Technical Abstract: Small RNAs (including miRNA and siRNA) are produced abundantly in plants and animals in regulating gene expression or in defense against virus or viroid infection. Analysis of a siRNA profile upon virus infection in plant may allow for de novo assembly of a virus genome. In the present study, four suspected virus-infected tomato samples collected in the U.S. and Mexico were used for small RNA library construction and sequencing. The bar-coded small RNA libraries were prepared and sequenced in one lane on an Illumina GAIIx. Each library generated between 5-7 million of sRNA reads.
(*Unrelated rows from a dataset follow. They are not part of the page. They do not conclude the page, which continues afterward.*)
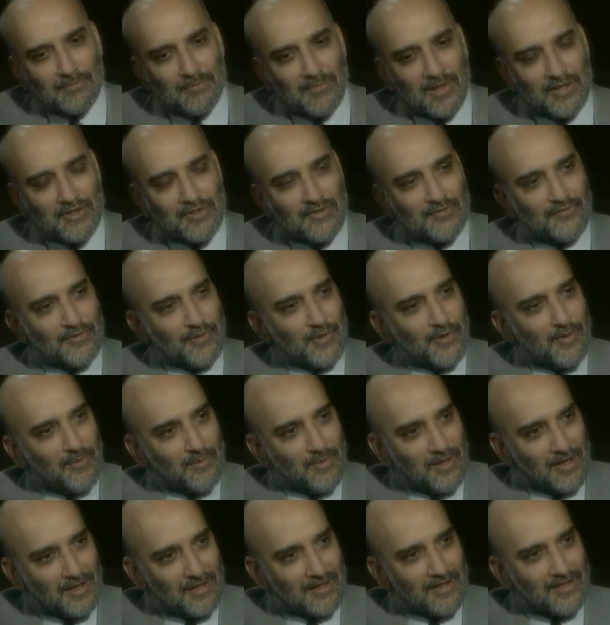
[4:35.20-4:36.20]
Much of your
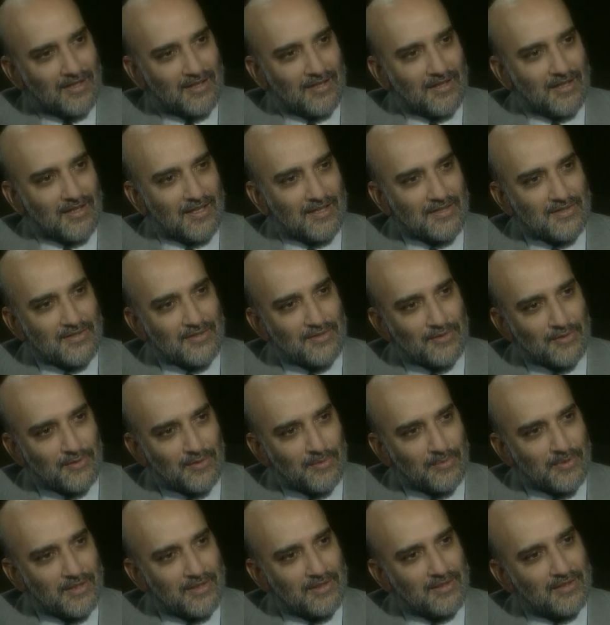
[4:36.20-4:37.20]
work has to
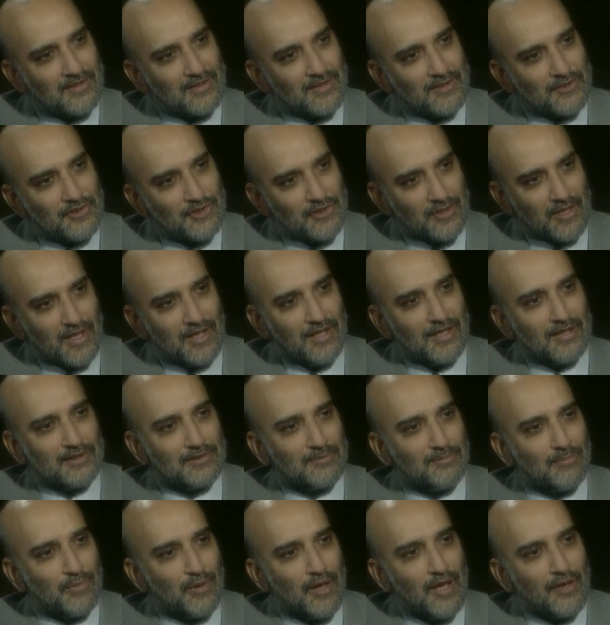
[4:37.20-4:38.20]
do with training
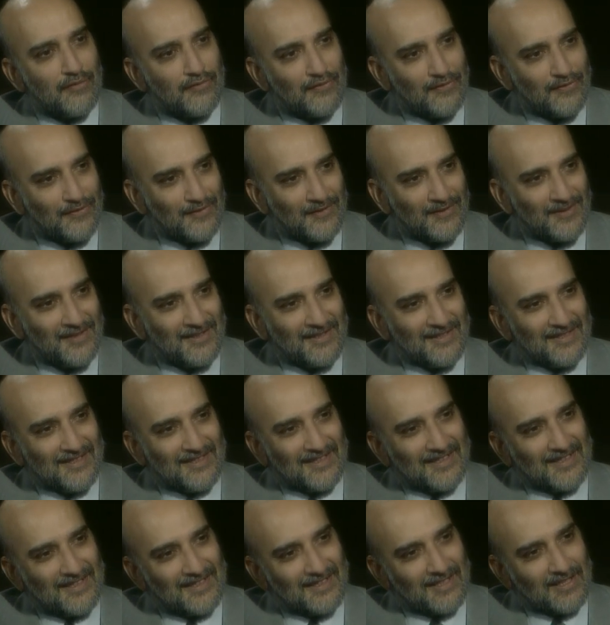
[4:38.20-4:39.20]
the breath.
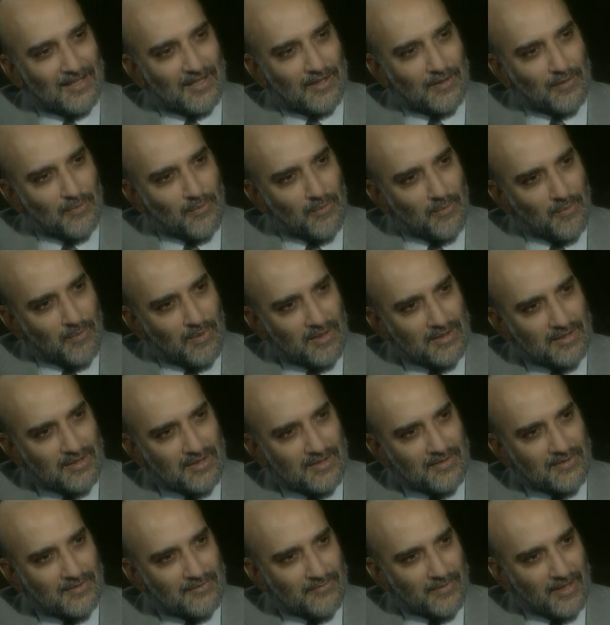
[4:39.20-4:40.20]
What
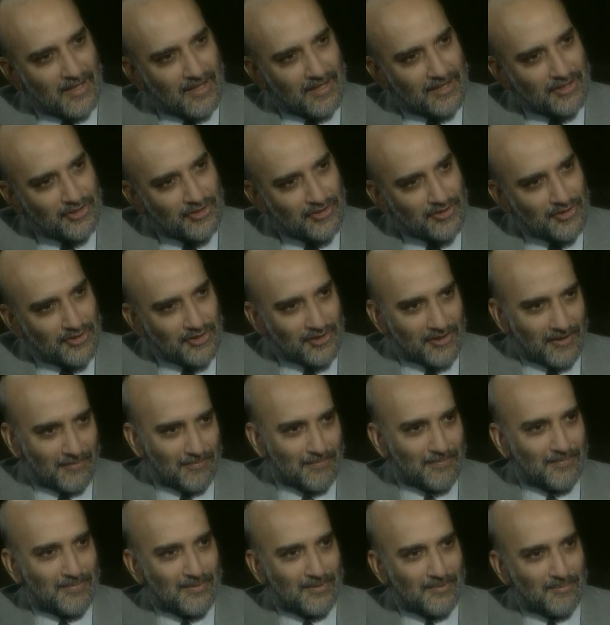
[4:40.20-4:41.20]
is the relationship
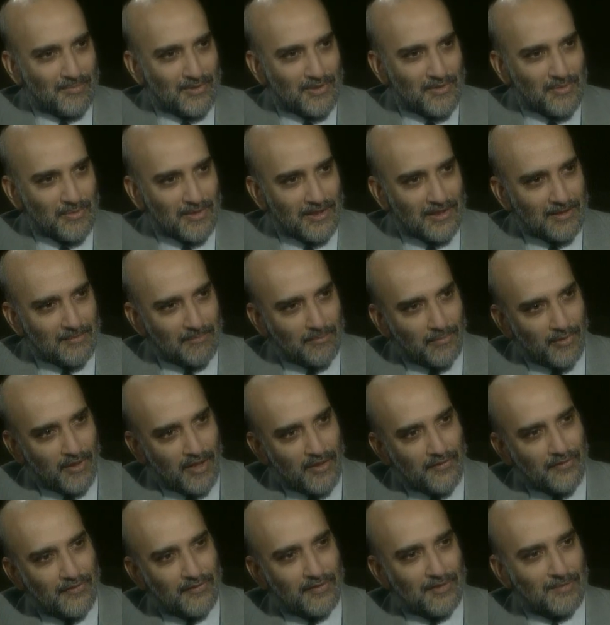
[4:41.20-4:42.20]
between
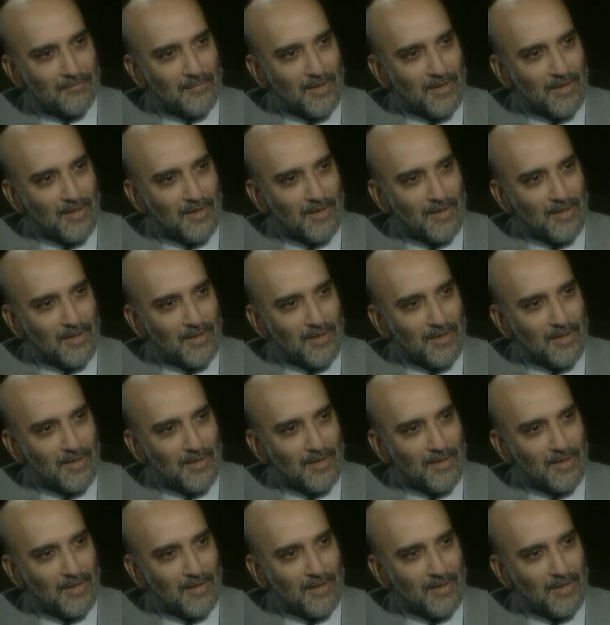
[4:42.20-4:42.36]
breath and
Using computer-assisted subtraction against the tomato genome, more than 90% of tomato-related sRNAs were removed. The highly enriched virus-like siRNAs pools were assembled with the Velvet program with or without reference Pepino mosaic virus (PepMV) and tomato-infecting pospiviroids. For a small genome of Potato spindle tuber viroid (PSTVd, 359 nt), a complete viroid genome was assembled by siRNAs. On the other hand, a near complete virus genome (98%) could be assembled for PepMV. A common mixed infection of two strains of PepMV (EU and US1), sharing only 82% of genome nucleotide sequence identity in three U.S. samples, was confirmed through Sanger sequencing of RT-PCR products. For the Mexican sample with an unknown etiology, a novel potyvirus with only 70% sequence identify to other known viruses was identified and full genome completed through additional Sanger sequencing. The small RNA technology will likely become an efficient and powerful generic tool for complete virus and viroid analysis in plants.